Quanto à ideia de que vamos garantir que os fundos são bem utilizados com os sistemas de controlo da UE, também não é por aí. Uma coisa é a UE verificar que o dinheiro é usado no que se esperaria – uma empresa que obteve fundos para uma tecnologia mais verde terá de comprovar que foi nessa tecnologia que gastou o dinheiro e não num barco para o dono. Outra coisa, muito diferente é termos um processo de decisão transparente e participado que garanta que escolhemos a empresa certa para investir o dinheiro da “bazuca”.

É claro que, quanto mais diversas forem as escalas dos intervenientes, mais difícil será a eficácia da acção política, quer se trate da sua formulação, quer se trate da sua concretização. Por isso, as sociedades que melhor conseguem articular o seu funcionamento e a sua acção política são aquelas em que é possível criar consensos morais para a acção política. Sejam estes consensos espontaneamente estabelecidos pelo próprio funcionamento da sociedade e vertidos numa moralidade social que orienta, também espontaneamente, a actuação dos vários agentes sociais.
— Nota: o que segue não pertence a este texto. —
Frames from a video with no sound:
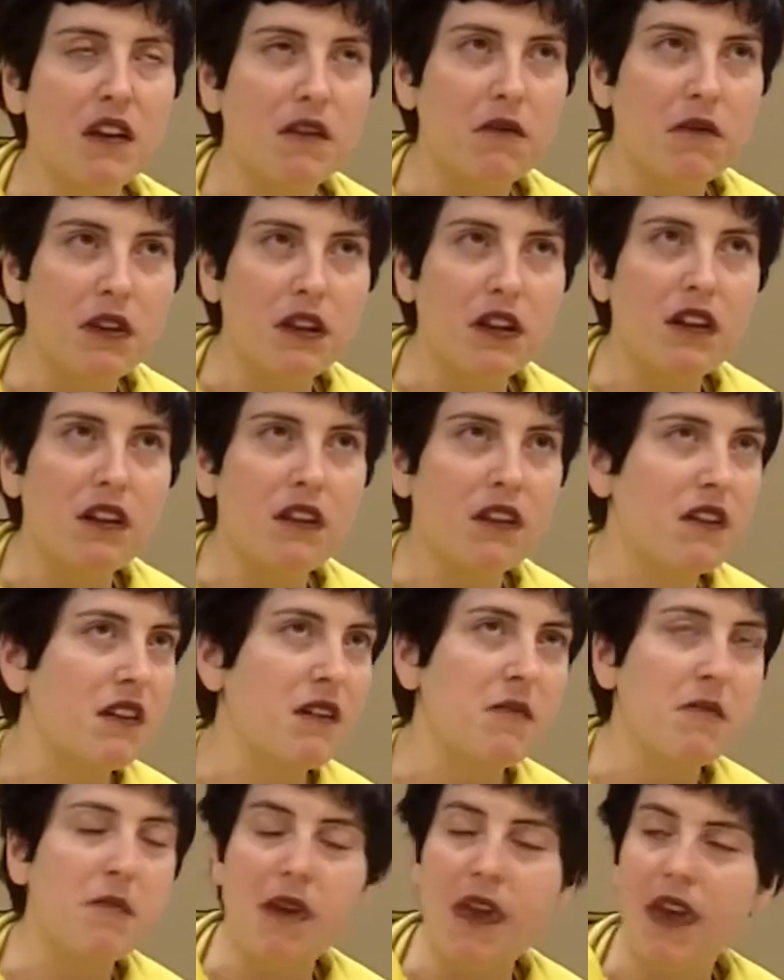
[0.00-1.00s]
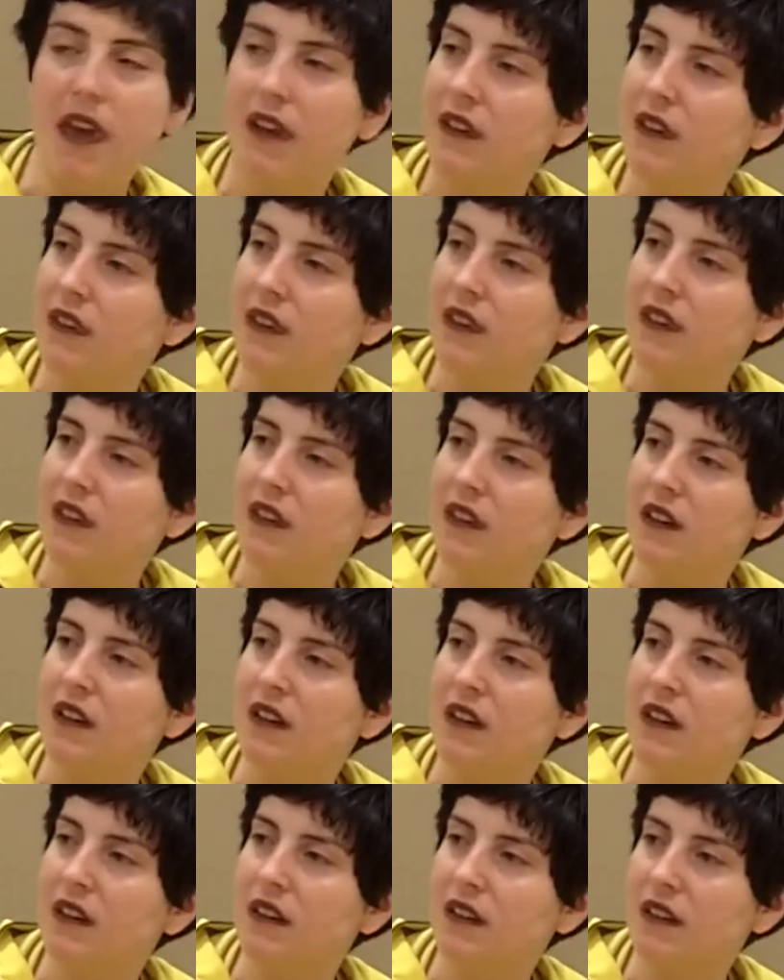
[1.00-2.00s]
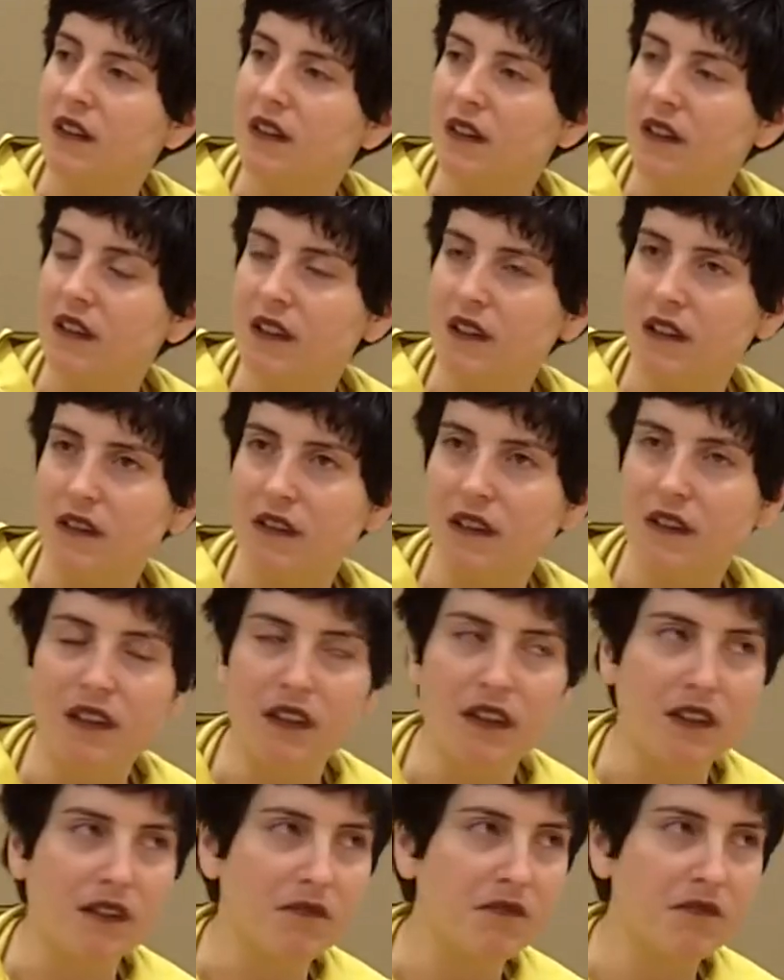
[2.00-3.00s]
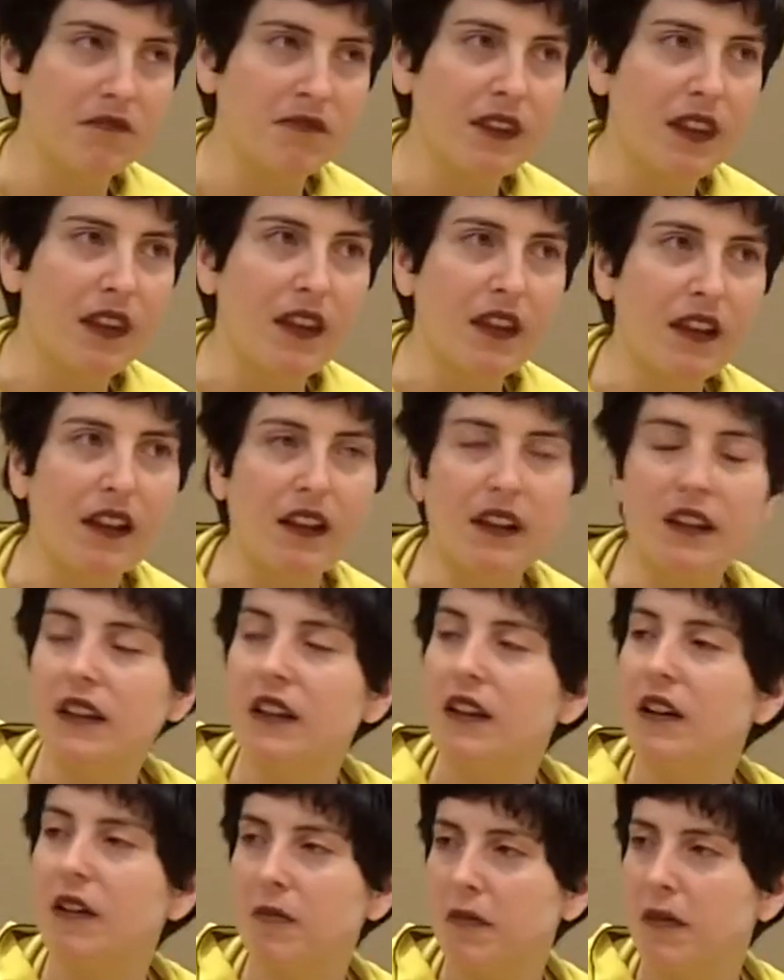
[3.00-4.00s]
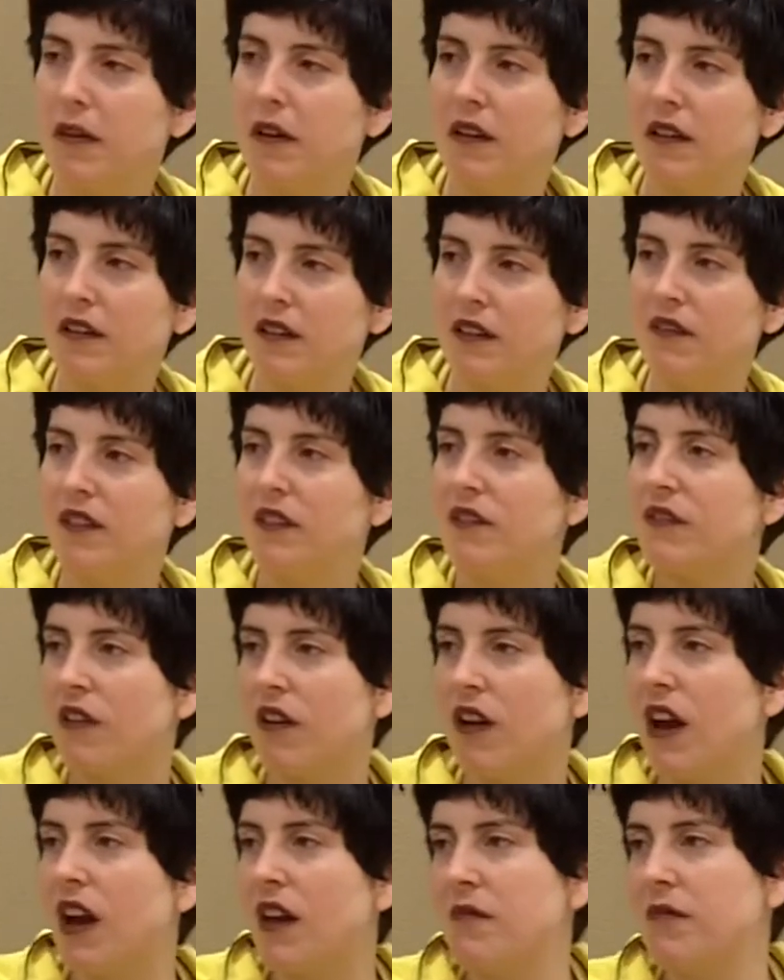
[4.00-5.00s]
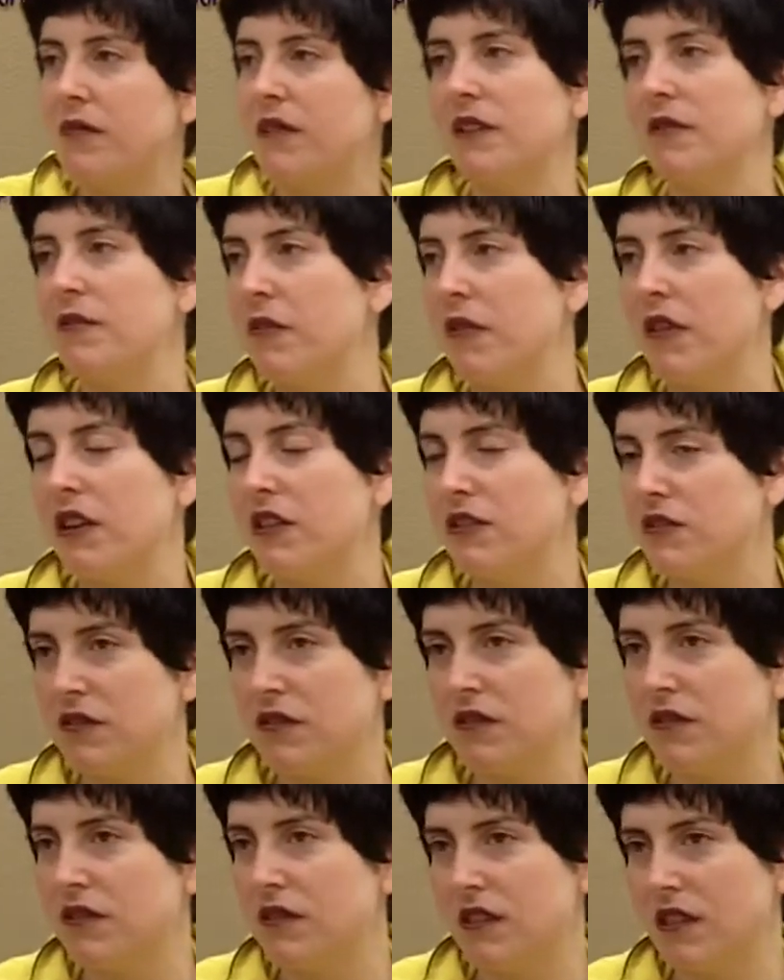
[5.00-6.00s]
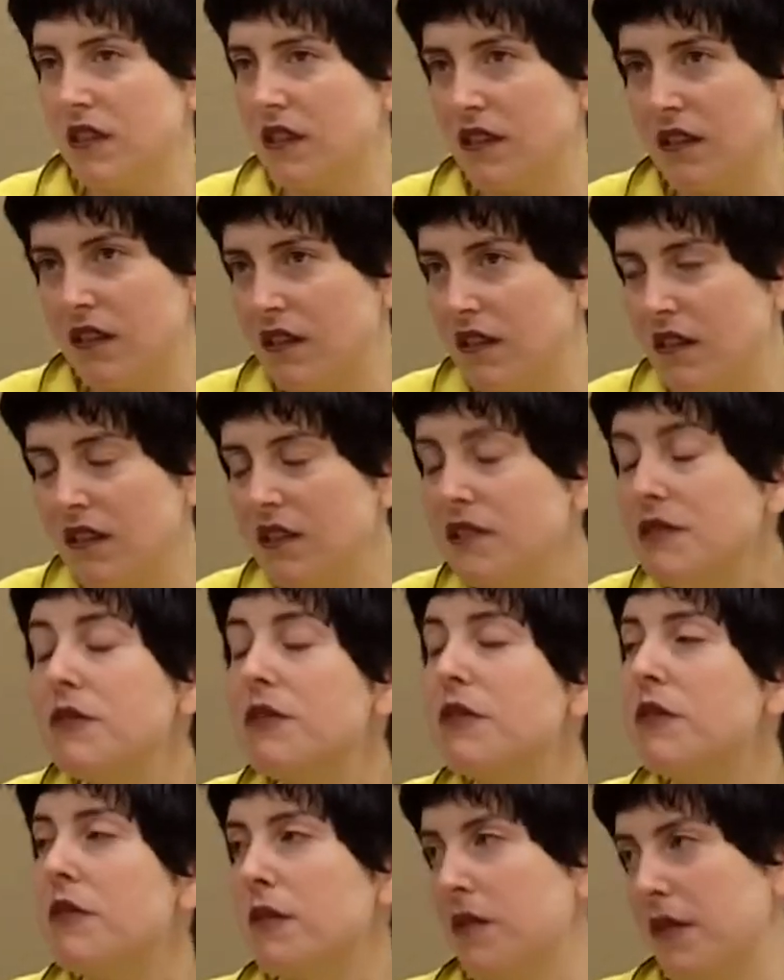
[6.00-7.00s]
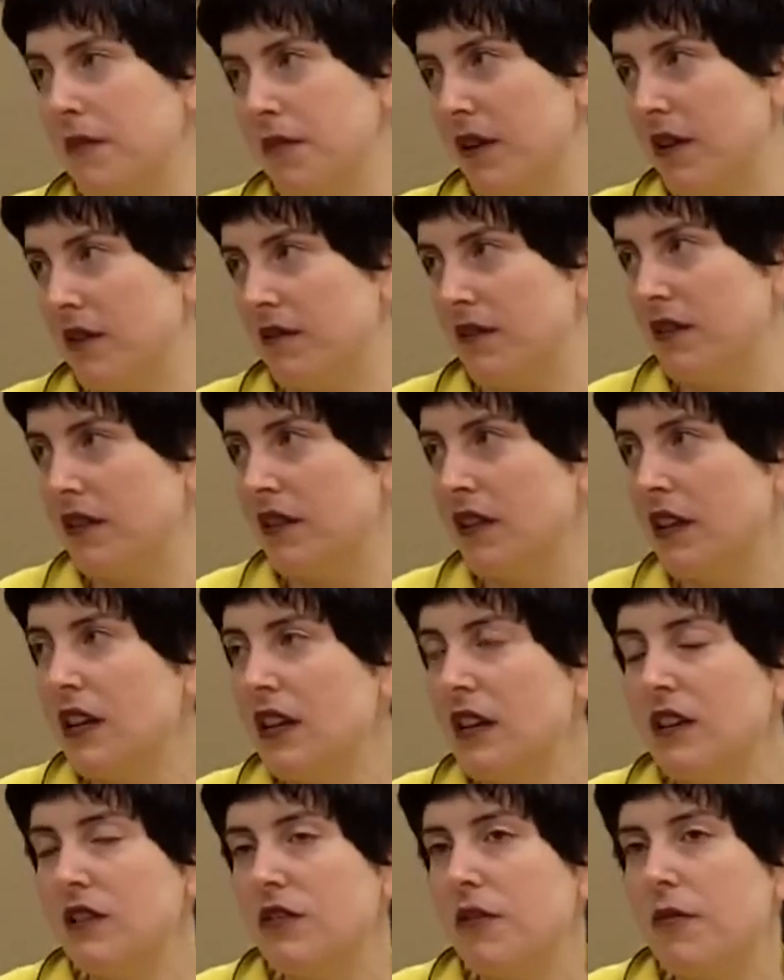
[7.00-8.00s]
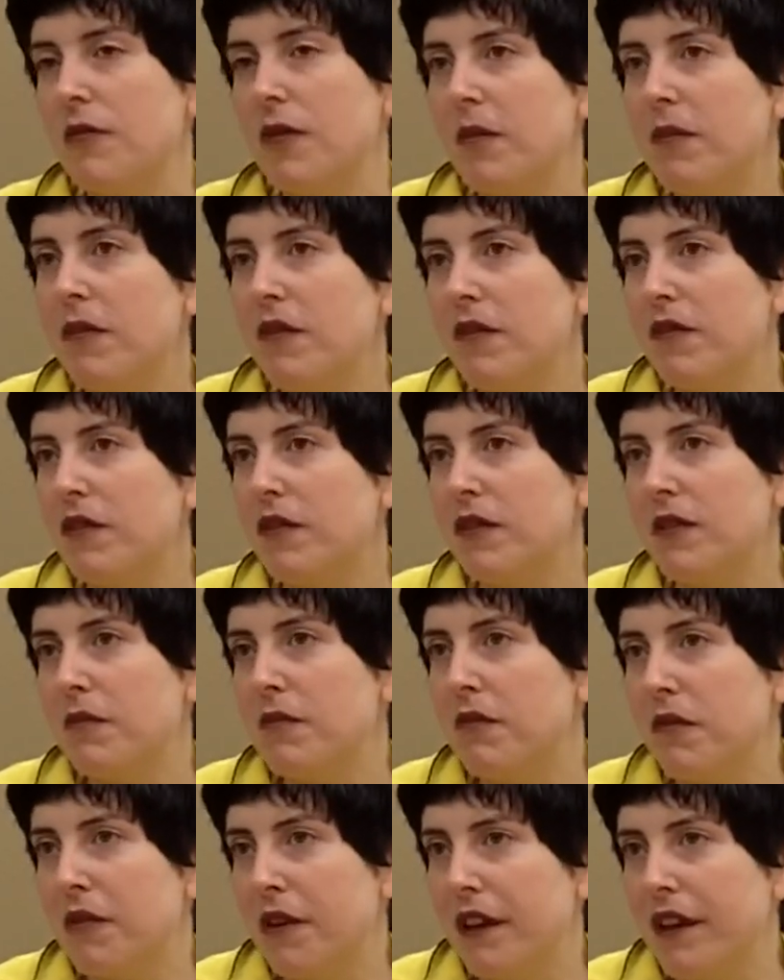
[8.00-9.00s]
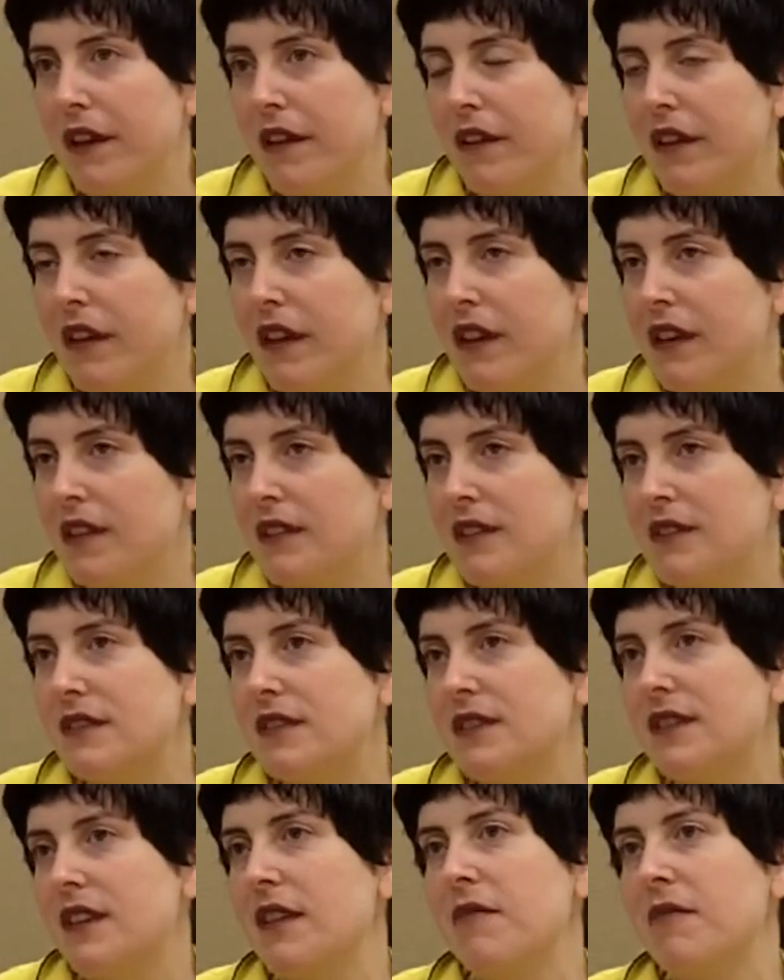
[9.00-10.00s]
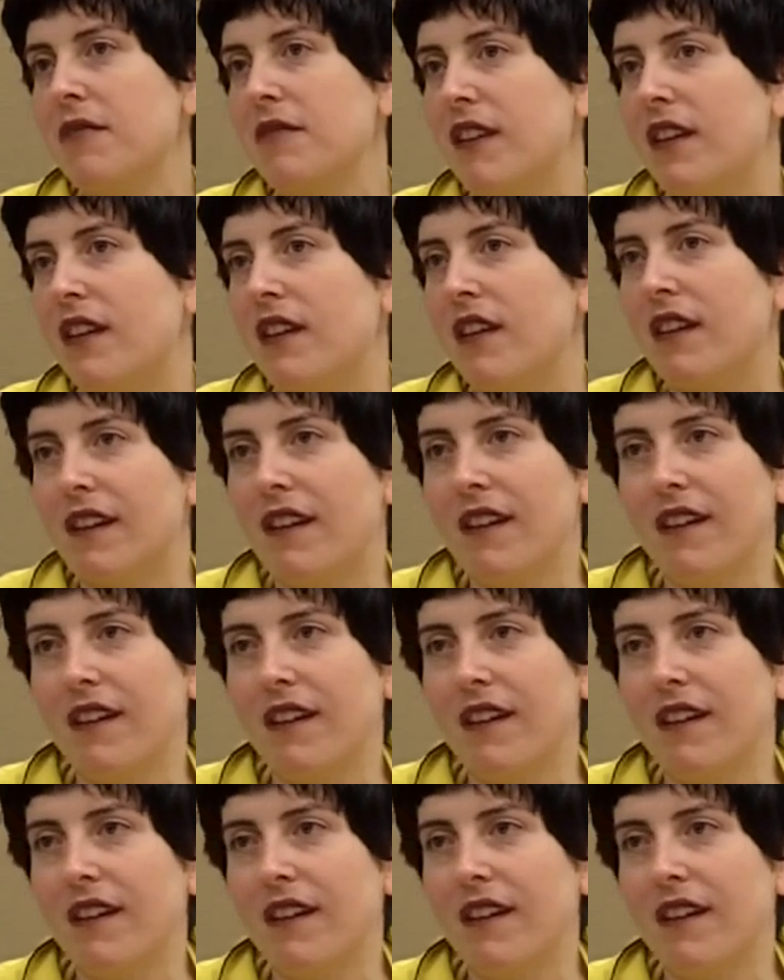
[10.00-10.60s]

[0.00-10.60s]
really impact in the clinical part, even for high blood pressure. This we know about it. So maybe for the brain is the same thing.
Não creio que esta crise sanitária e moral possa ser totalmente desligada de uma crise social mais profunda, a crise de valores. Como é sabido, a perda de referências religiosas retirou, sem que tivessem emergido substitutos adequados valorativos em que tradicionalmente assentavam a moralidade que a sociedade procura estabelecer para a sustentada prossecução do seu bem.
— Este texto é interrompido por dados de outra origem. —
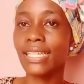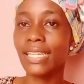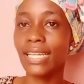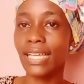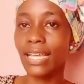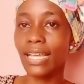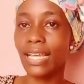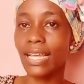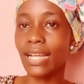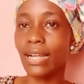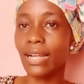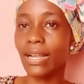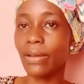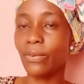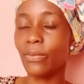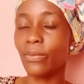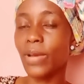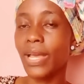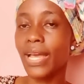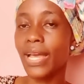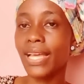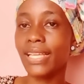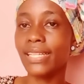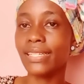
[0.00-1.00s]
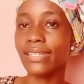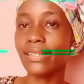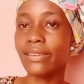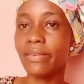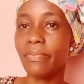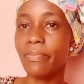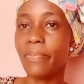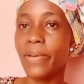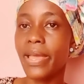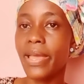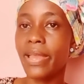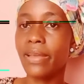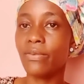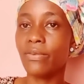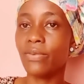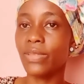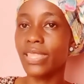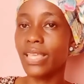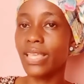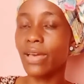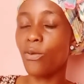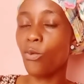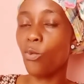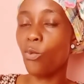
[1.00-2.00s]
where it depends with
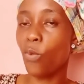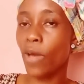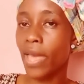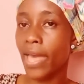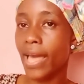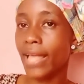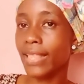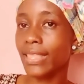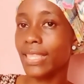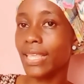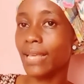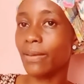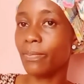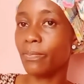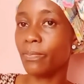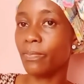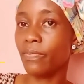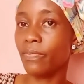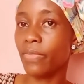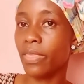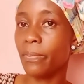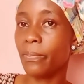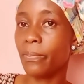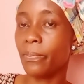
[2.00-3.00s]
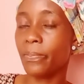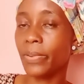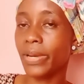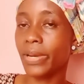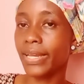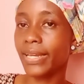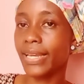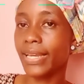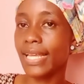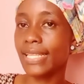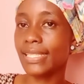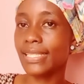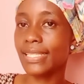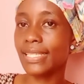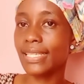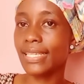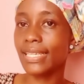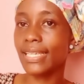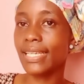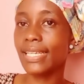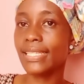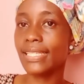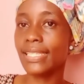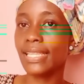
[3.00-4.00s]
where the the pregnancy is,
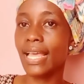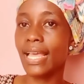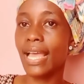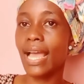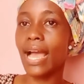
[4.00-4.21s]
and we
A riqueza material e a sua ostentação tornaram-se os objectos dominantes do reconhecimento social orientando os comportamentos na sua direcção.

Independentemente de qualquer outro julgamento que se queira associar, tal quadro de valores é incompatível com a prossecução duradoura do bem comum de uma comunidade e, por conseguinte, mais cedo ou mais tarde, essa inconsistência acabará por levar a roturas de maior ou menor gravidade. Como é, com a maior gravidade, o caso da crise presente.

Num país com mais de 1,5 milhões de pobres não podemos deixar de contribuir ou, pelo menos aliviar, a sua marginalização e o seu sofrimento.

Estender a mão é um sinal que apela imediatamente à proximidade, à solidariedade, ao amor e que, apesar da “malvadez e da violência, da prepotência e da corrupção”, a vida está tecida por actos de respeito e generosidade, que não só compensam o mal, mas impelem a ultrapassa-lo permanecendo cheios de esperança, como nos diz o Papa Francisco.